Exact copy, no pictures: return all the data below as written.

(Records from a data source)
★ ★ ★ ★ ★
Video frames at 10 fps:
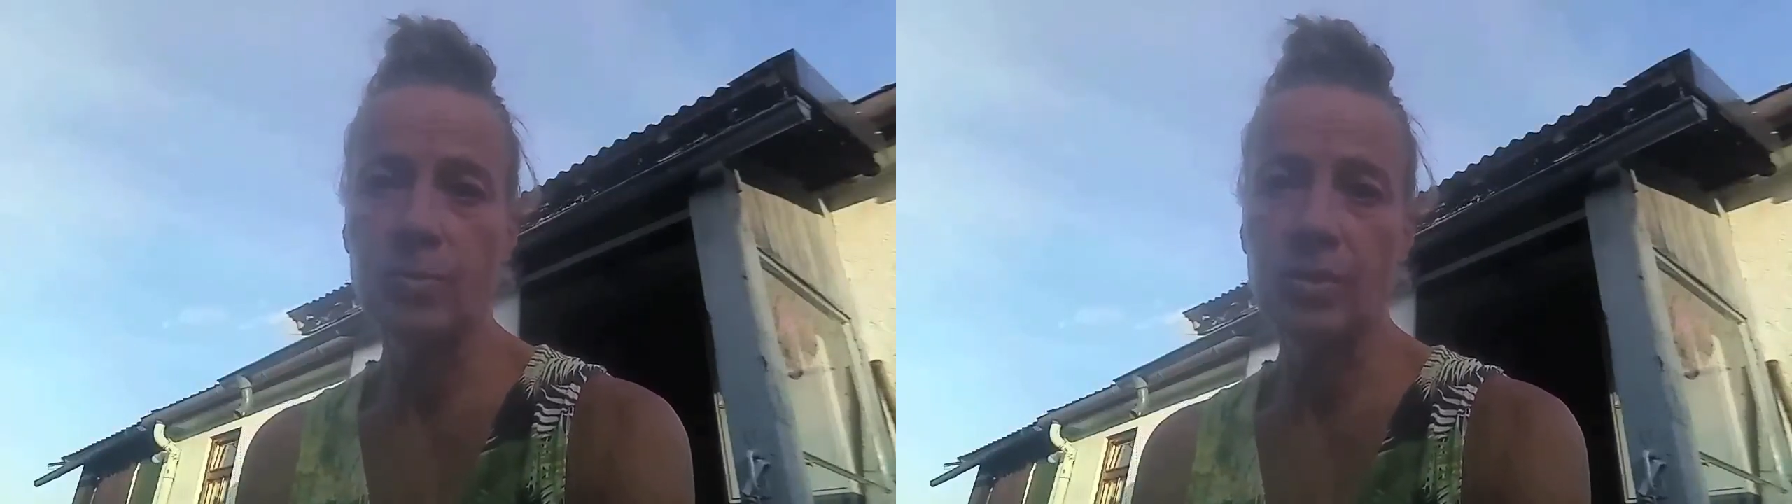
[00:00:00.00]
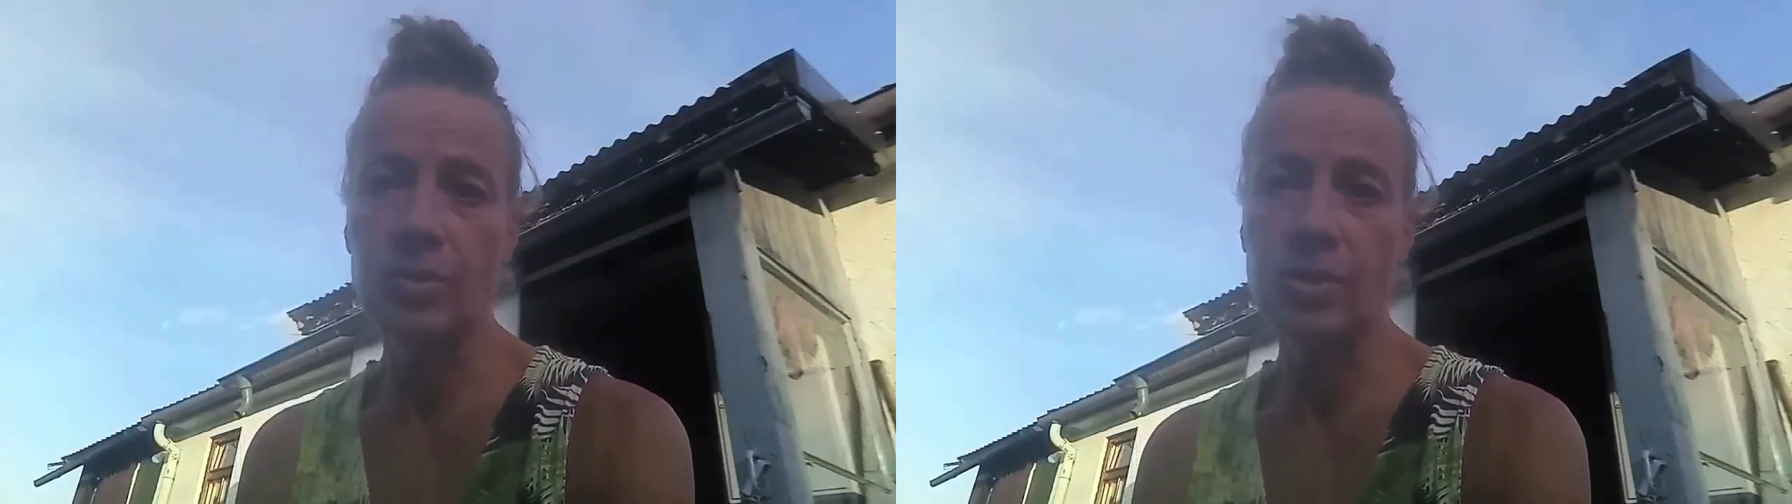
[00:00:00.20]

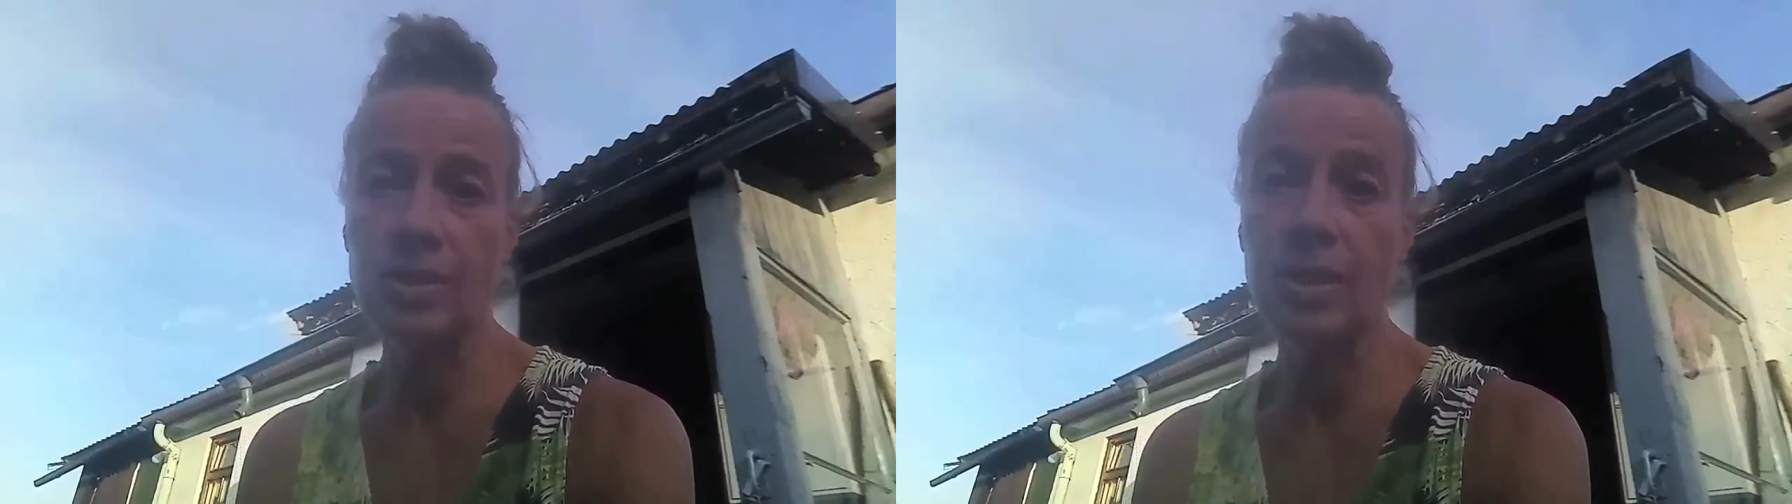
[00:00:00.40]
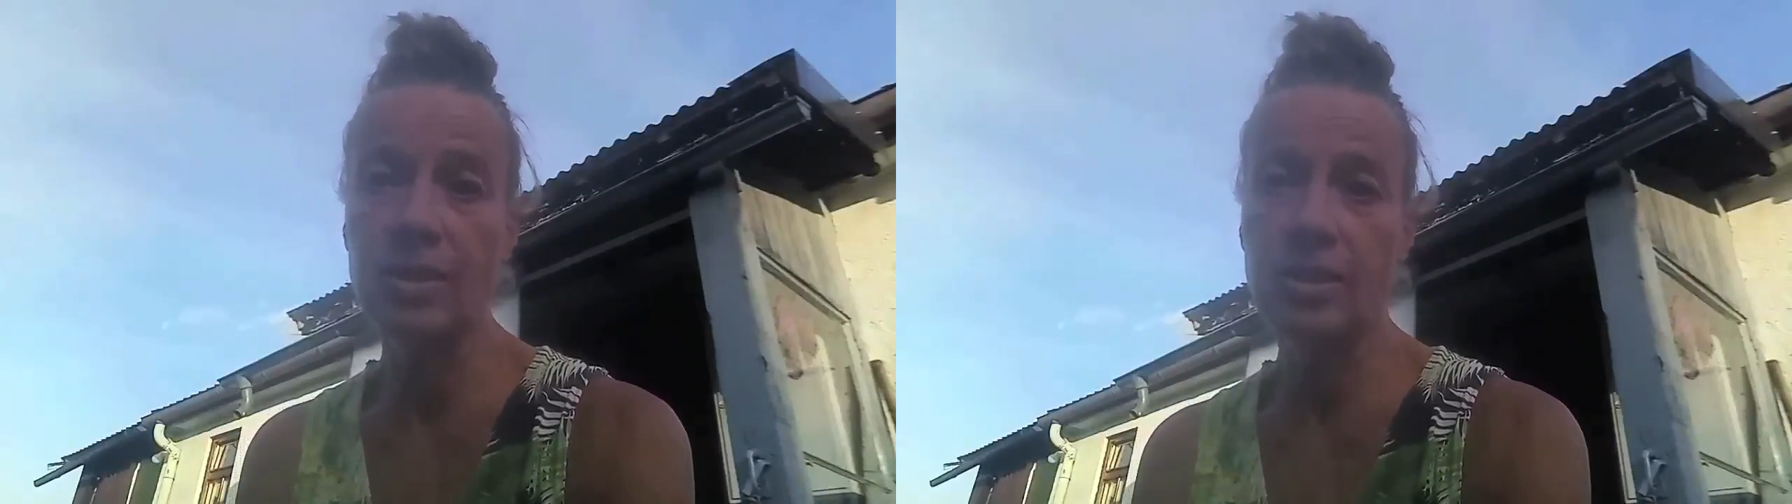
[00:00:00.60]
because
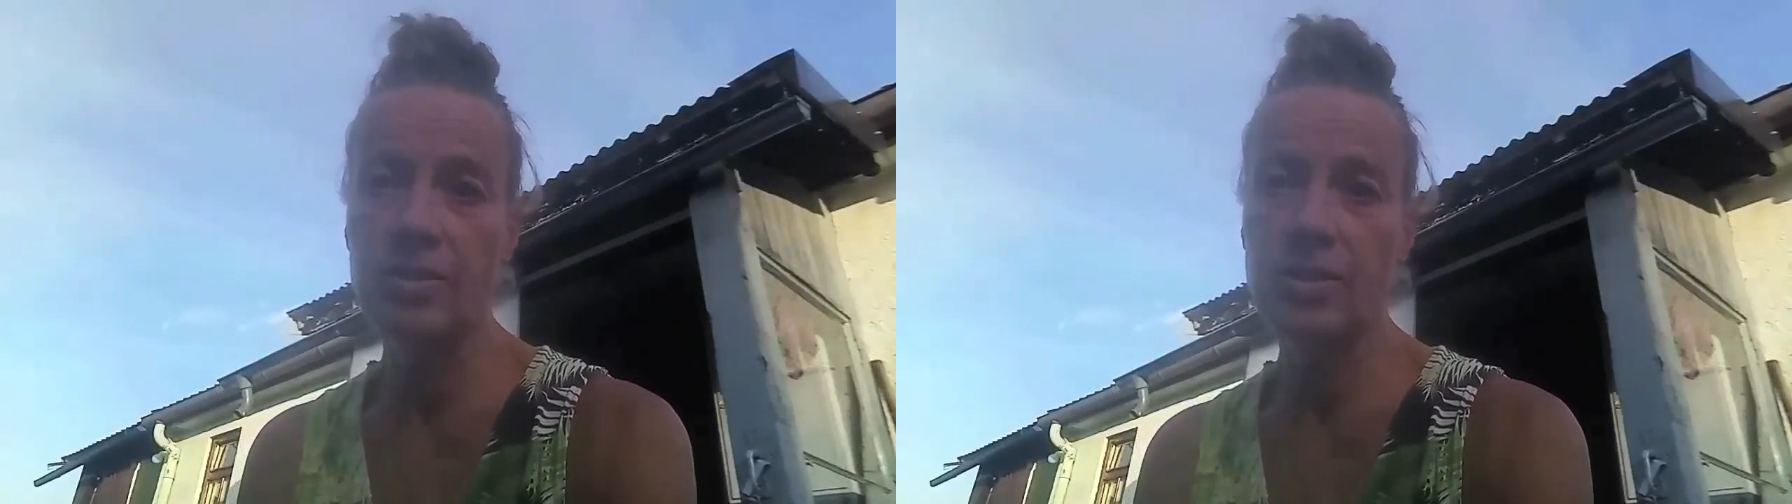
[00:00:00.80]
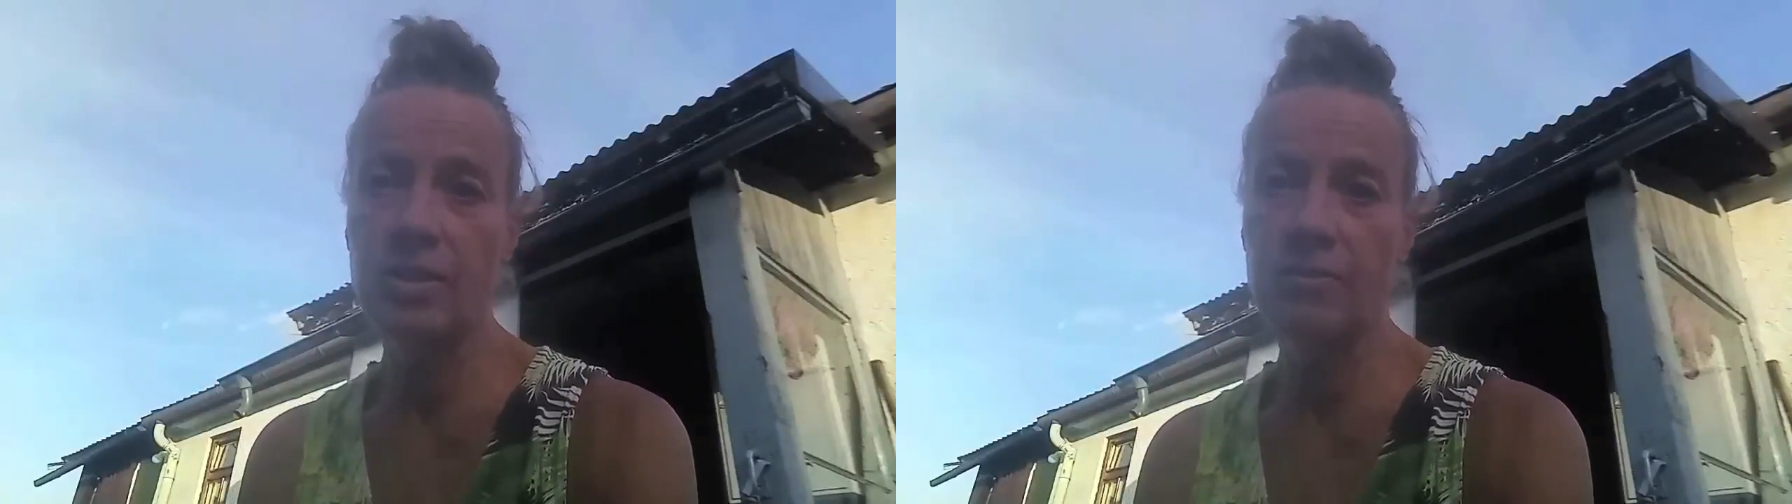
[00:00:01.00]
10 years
★ ★ ★ ★ ★
→ **SOLUTION**
Video frames at 10 fps:
[00:00:00.00]
[00:00:00.20]

[00:00:00.40]
[00:00:00.60]
because
[00:00:00.80]
[00:00:01.00]
10 years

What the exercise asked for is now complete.